## What you should do
From the line containing "[9.00-10.00s]" through the end of the material below, output each line exactly as written, with pictures excluded.

## Source material
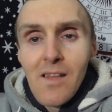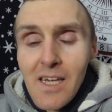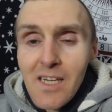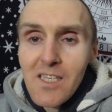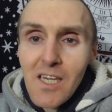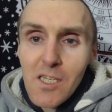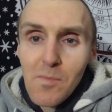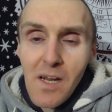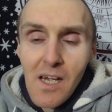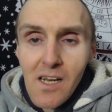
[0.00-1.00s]
Like I say,
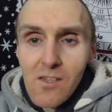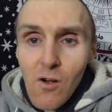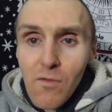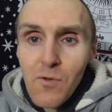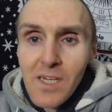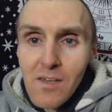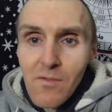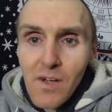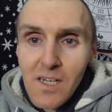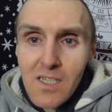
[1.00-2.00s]
it's been a kind of tough week
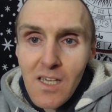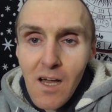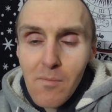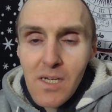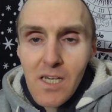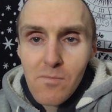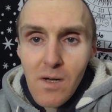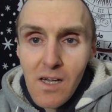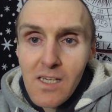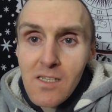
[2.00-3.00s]
and things like that, because
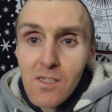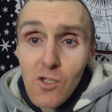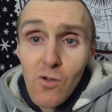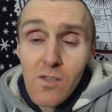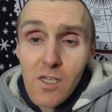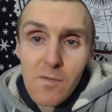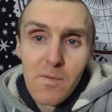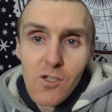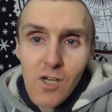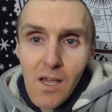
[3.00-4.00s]
my eating disorder has
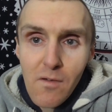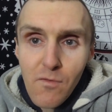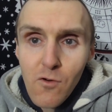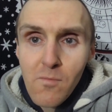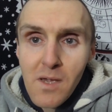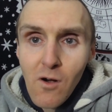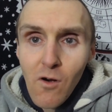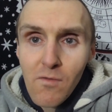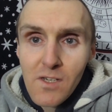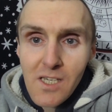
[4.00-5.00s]
been trying to fool me. It
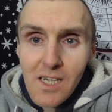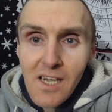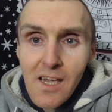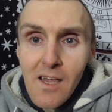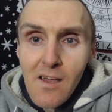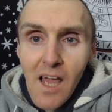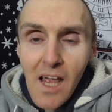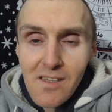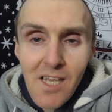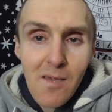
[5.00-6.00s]
obviously,
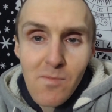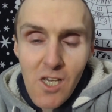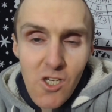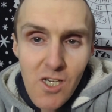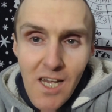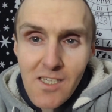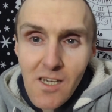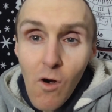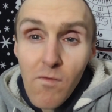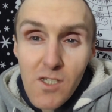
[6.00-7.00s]
in times of
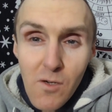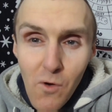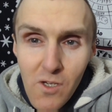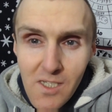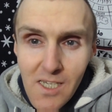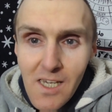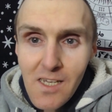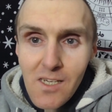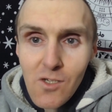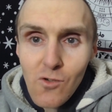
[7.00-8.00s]
stress, it obviously wants to
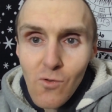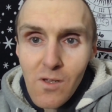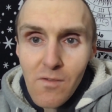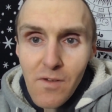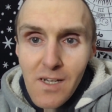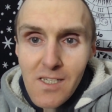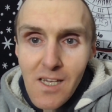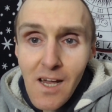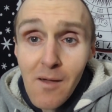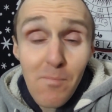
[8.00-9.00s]
gain control and things
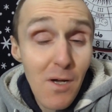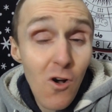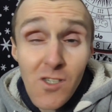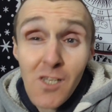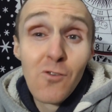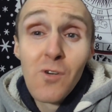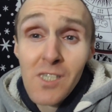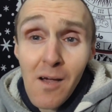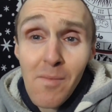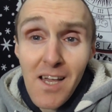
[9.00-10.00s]
like that, because it
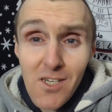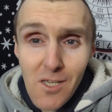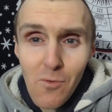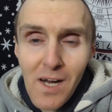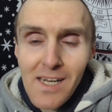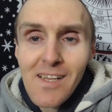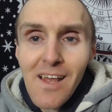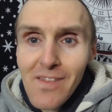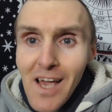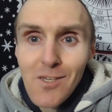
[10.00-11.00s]
knows I'm actually
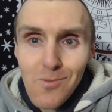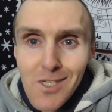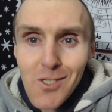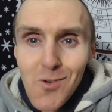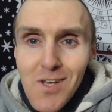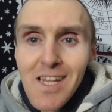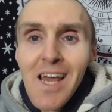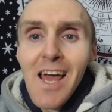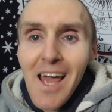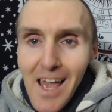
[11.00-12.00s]
winning, and that's what it's
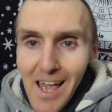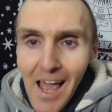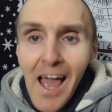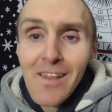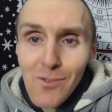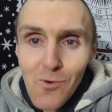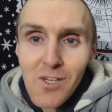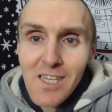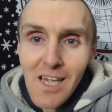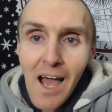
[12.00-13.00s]
doing. It
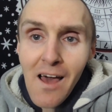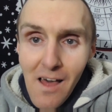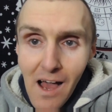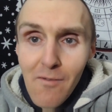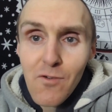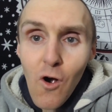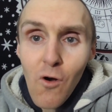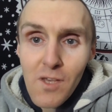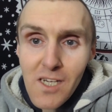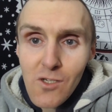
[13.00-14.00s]
knows that I've got all the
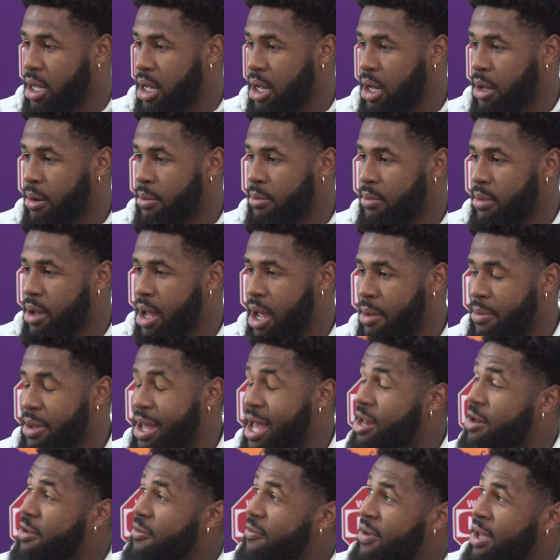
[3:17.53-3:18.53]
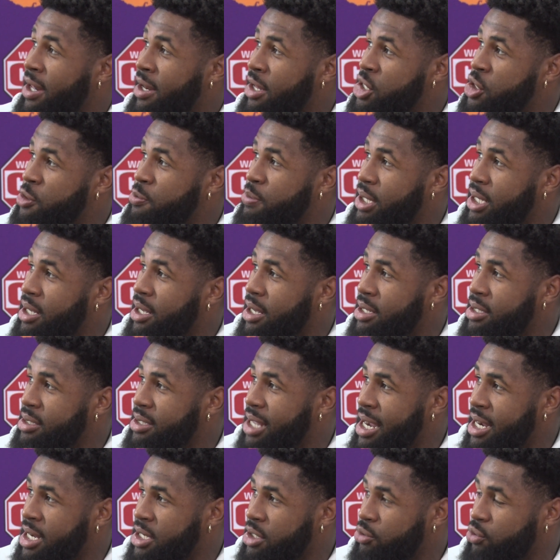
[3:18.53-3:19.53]
I'm at an advantage because
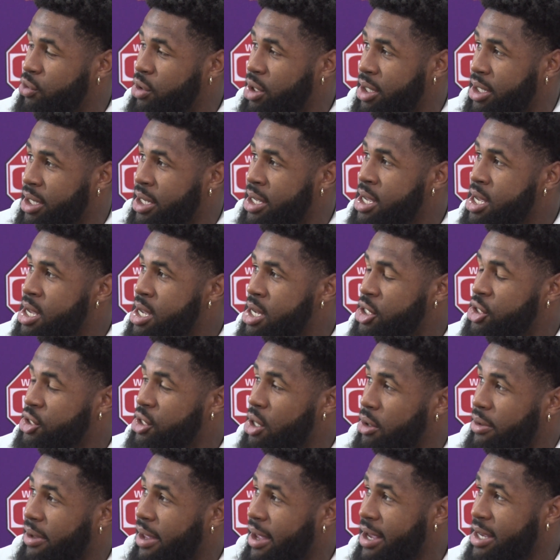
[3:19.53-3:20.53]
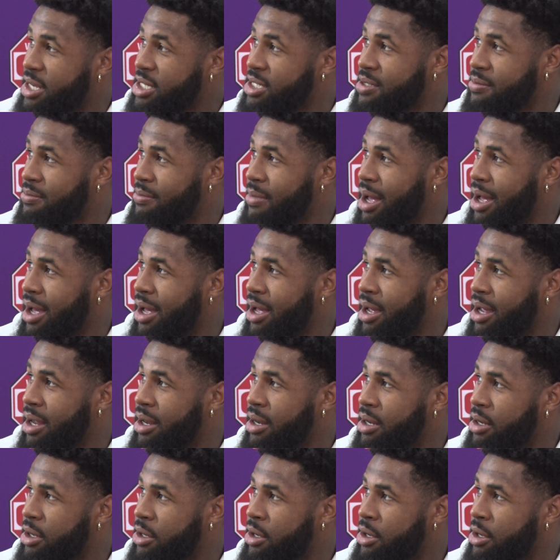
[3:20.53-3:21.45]
I can really showcase my,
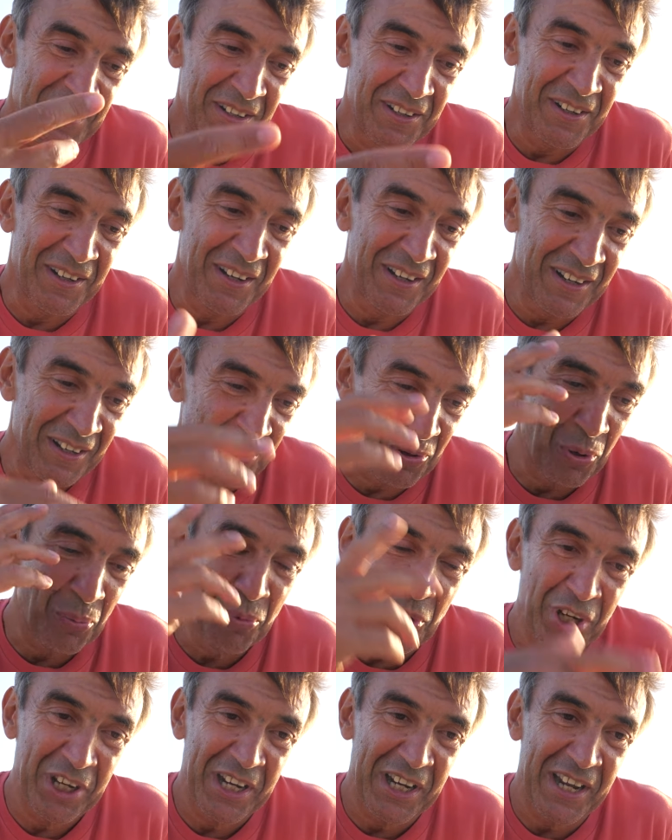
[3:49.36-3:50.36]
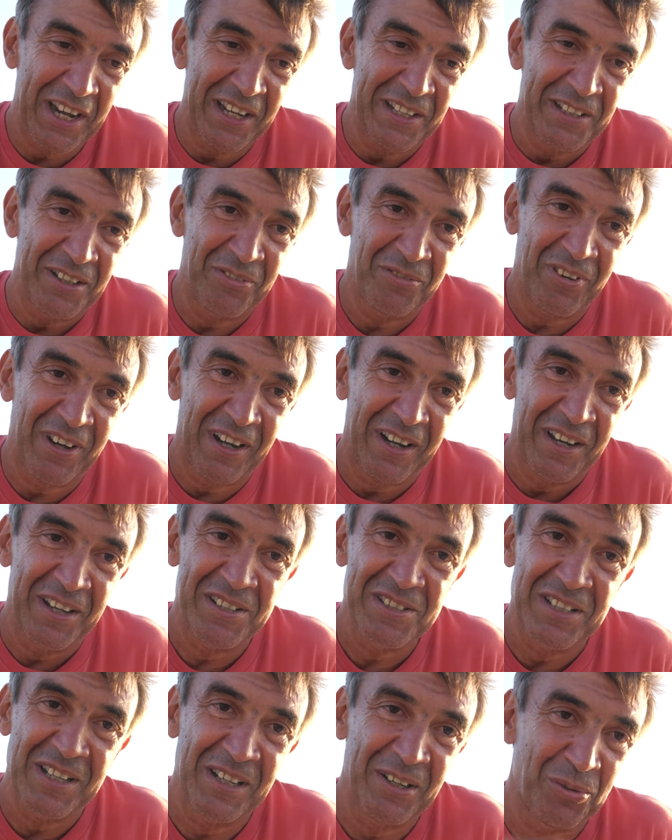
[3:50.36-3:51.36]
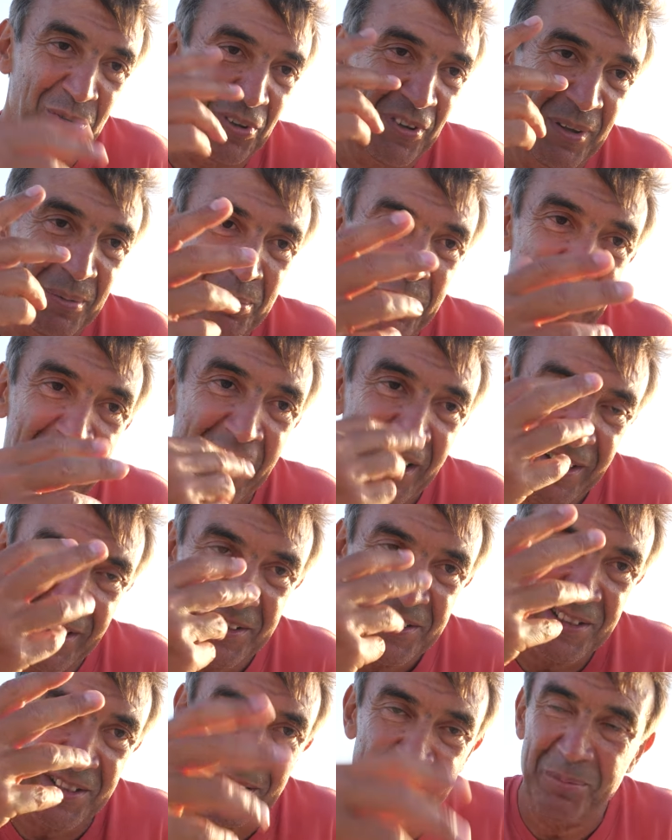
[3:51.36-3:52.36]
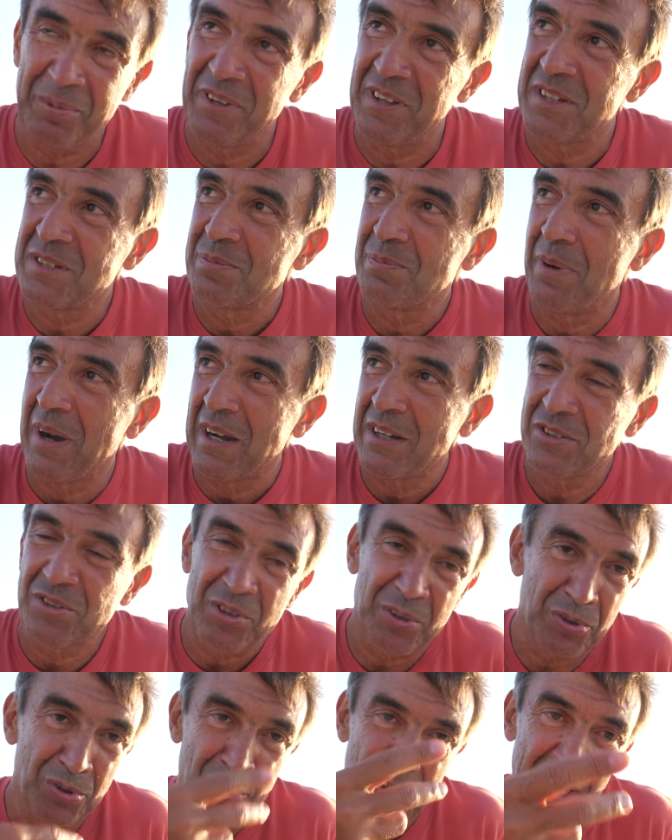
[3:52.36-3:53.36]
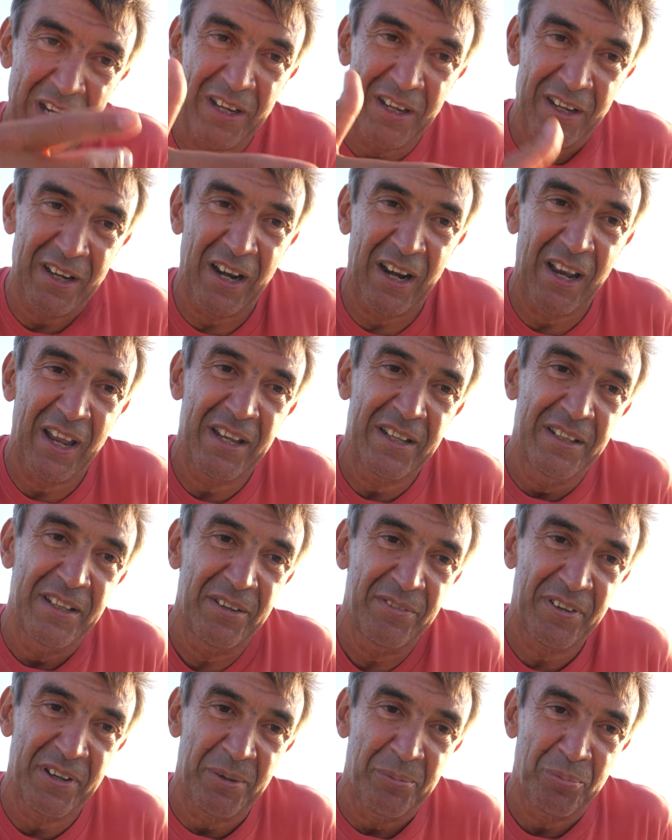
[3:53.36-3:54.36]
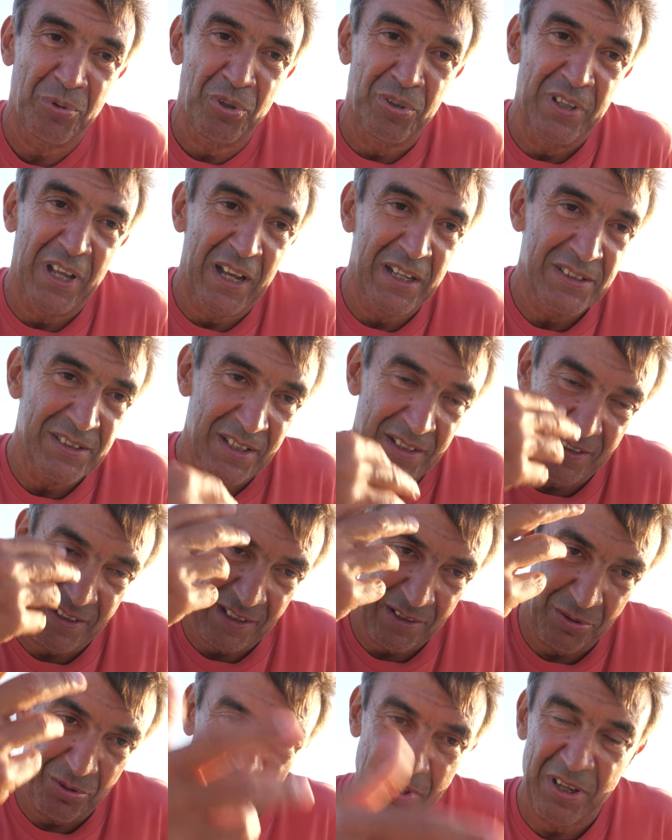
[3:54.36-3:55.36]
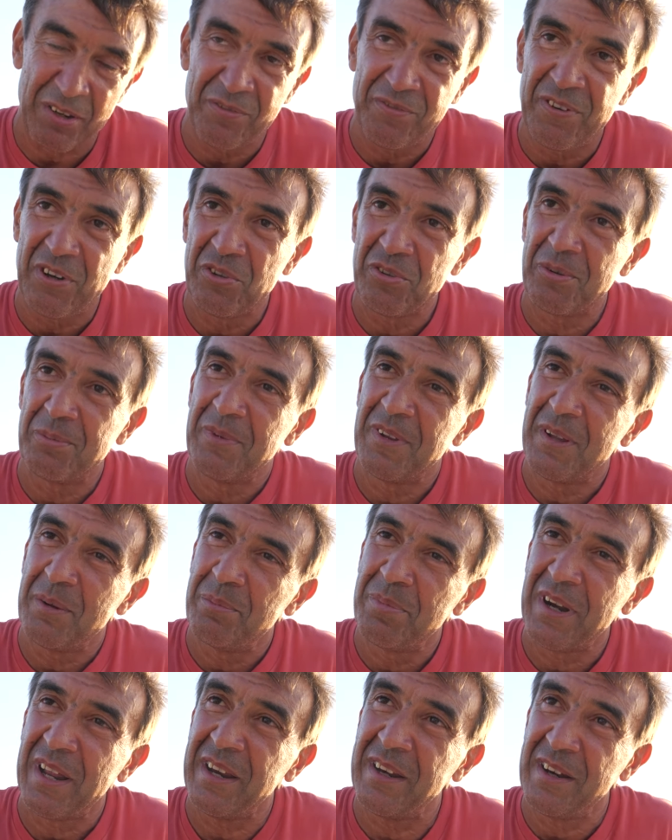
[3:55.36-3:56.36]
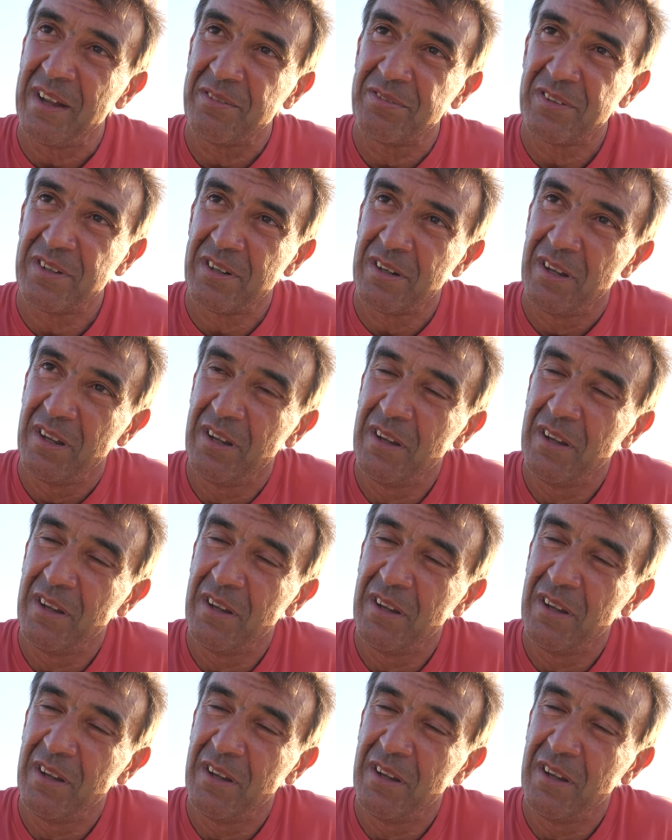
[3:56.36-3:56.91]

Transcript: really communicating very easily with the brain, is the, this part, so you can inhale different products and they, you can find them in the brain after.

## Reply to the exercise
[9.00-10.00s]
like that, because it
[10.00-11.00s]
knows I'm actually
[11.00-12.00s]
winning, and that's what it's
[12.00-13.00s]
doing. It
[13.00-14.00s]
knows that I've got all the
[3:17.53-3:18.53]
[3:18.53-3:19.53]
I'm at an advantage because
[3:19.53-3:20.53]
[3:20.53-3:21.45]
I can really showcase my,
[3:49.36-3:50.36]
[3:50.36-3:51.36]
[3:51.36-3:52.36]
[3:52.36-3:53.36]
[3:53.36-3:54.36]
[3:54.36-3:55.36]
[3:55.36-3:56.36]
[3:56.36-3:56.91]

Transcript: really communicating very easily with the brain, is the, this part, so you can inhale different products and they, you can find them in the brain after.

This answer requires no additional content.